After being baptized in Korsun (Hersones) in 988, Great Prince Vladimir invited Bulgarian and Greek priests to promote Orthodox faith in Russia. The Constantinople Patriarch Nicholas the 2nd also known as Chrisoverg, sent Metropolital Michael and many other priests and clergymen to Kiev. Prelate Michael was apparently a Bulagrian. He brought icons, books for church services in Slavonic language, church furnishings and Saints’ relics with him to Kiev. After baptizing the 12 sons of Prince Vladimir and the people of Kiev who came to the Dniepr River, Prelate began his work aimed at eradication of pagan superstitions.
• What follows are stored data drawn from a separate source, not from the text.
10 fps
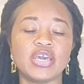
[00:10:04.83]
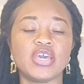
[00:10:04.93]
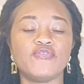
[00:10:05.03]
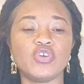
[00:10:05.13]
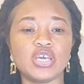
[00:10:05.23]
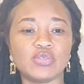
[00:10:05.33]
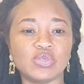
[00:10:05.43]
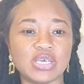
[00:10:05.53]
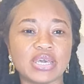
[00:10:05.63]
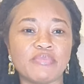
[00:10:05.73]
If you need to
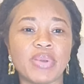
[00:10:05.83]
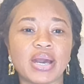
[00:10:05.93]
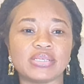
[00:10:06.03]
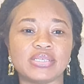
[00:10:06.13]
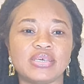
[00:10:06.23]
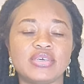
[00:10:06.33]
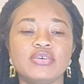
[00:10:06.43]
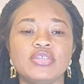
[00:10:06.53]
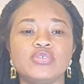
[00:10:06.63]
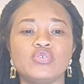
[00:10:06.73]
take a bus,
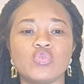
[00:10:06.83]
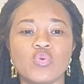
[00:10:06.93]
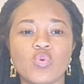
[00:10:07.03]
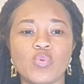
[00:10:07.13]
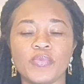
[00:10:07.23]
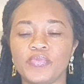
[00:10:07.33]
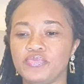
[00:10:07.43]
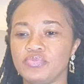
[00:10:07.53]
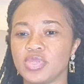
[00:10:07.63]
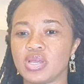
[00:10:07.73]
you need to know
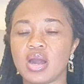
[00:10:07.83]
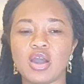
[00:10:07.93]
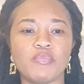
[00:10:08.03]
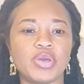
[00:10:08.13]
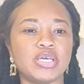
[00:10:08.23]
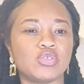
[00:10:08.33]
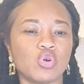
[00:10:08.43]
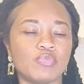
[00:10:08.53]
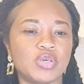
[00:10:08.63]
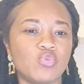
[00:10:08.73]
how many
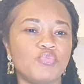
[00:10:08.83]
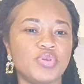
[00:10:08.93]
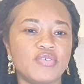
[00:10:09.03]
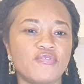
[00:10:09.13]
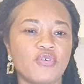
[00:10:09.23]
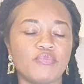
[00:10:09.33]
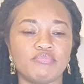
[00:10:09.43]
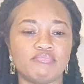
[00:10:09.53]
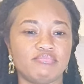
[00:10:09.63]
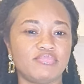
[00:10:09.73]
stops it will be from
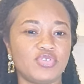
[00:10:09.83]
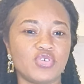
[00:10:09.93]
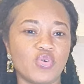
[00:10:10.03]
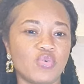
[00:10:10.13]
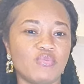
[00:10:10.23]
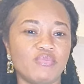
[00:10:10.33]
your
Many churches were built and several monasteries founded during the years of Prelate Michael’s work in Russia. The biggest of the churches built in Kiev is the one built in the name of our most Holy Mother of God. It was called Desiatinny (one tenth’s) as Saint Vladimir was allocating one tenth of his income to run the church. The coffin with great princess Olga was transferred to that church. There were Orthodox churches also built in Pereyaslavl, Chernigov, Belgorod, Vladimir-of-Volyn, Novgorod, Rostov the great and other towns.

A historian of those times wrote that under Saint Michael "the Orthodox faith flourished and radiated light like the sun." Prelate Michael was exceptionally modest, humble and unceasingly hard working; he was a true father of his parish. He was a wise and strict hierarch. He appointed presbyters and chose experienced tutors to educate and bring children up in the fear of God and the spirit of virtue. While he was a Metropolitan four Bulgarian princes and one Pecheneg khan adopted Christianity and were baptized. We also know that he sent the monk named Mark to preach Christianity to Moslem Bulgarians living along the Volga River. Metropolitan Michael entered into rest in 992. His body was buried in the Desiatinnaya church. In the synodic books of the St. Sofia churches in Kiev and Novgorod he is called "The First Head" of the Russian church.

Troparion, Tone 4:
The prophecy of the first-called Apostle has been fulfilled today:/ grace has illumined these hills,/ the faith is increased,/ and those who were not a people are now the people of God, a holy nation,/ a flock of Christ of which thou, O Michael, art first shepherd,/ and thou dost serve it by giving it baptism./ O Hierarch standing before God, pray that all may be saved.

Kontakion, Tone 2:
Thou didst appear as a second Moses/ bringing the vine from Egyptian idolatry into the land of promise./ And thou didst say of it: Faith shall be established in this land,/ and fruit to nourish the world shall flourish on the summits of Kiev/ more than on the heights of Lebanon./ Having this fruit we bless thee,/ O Hierarch Michael.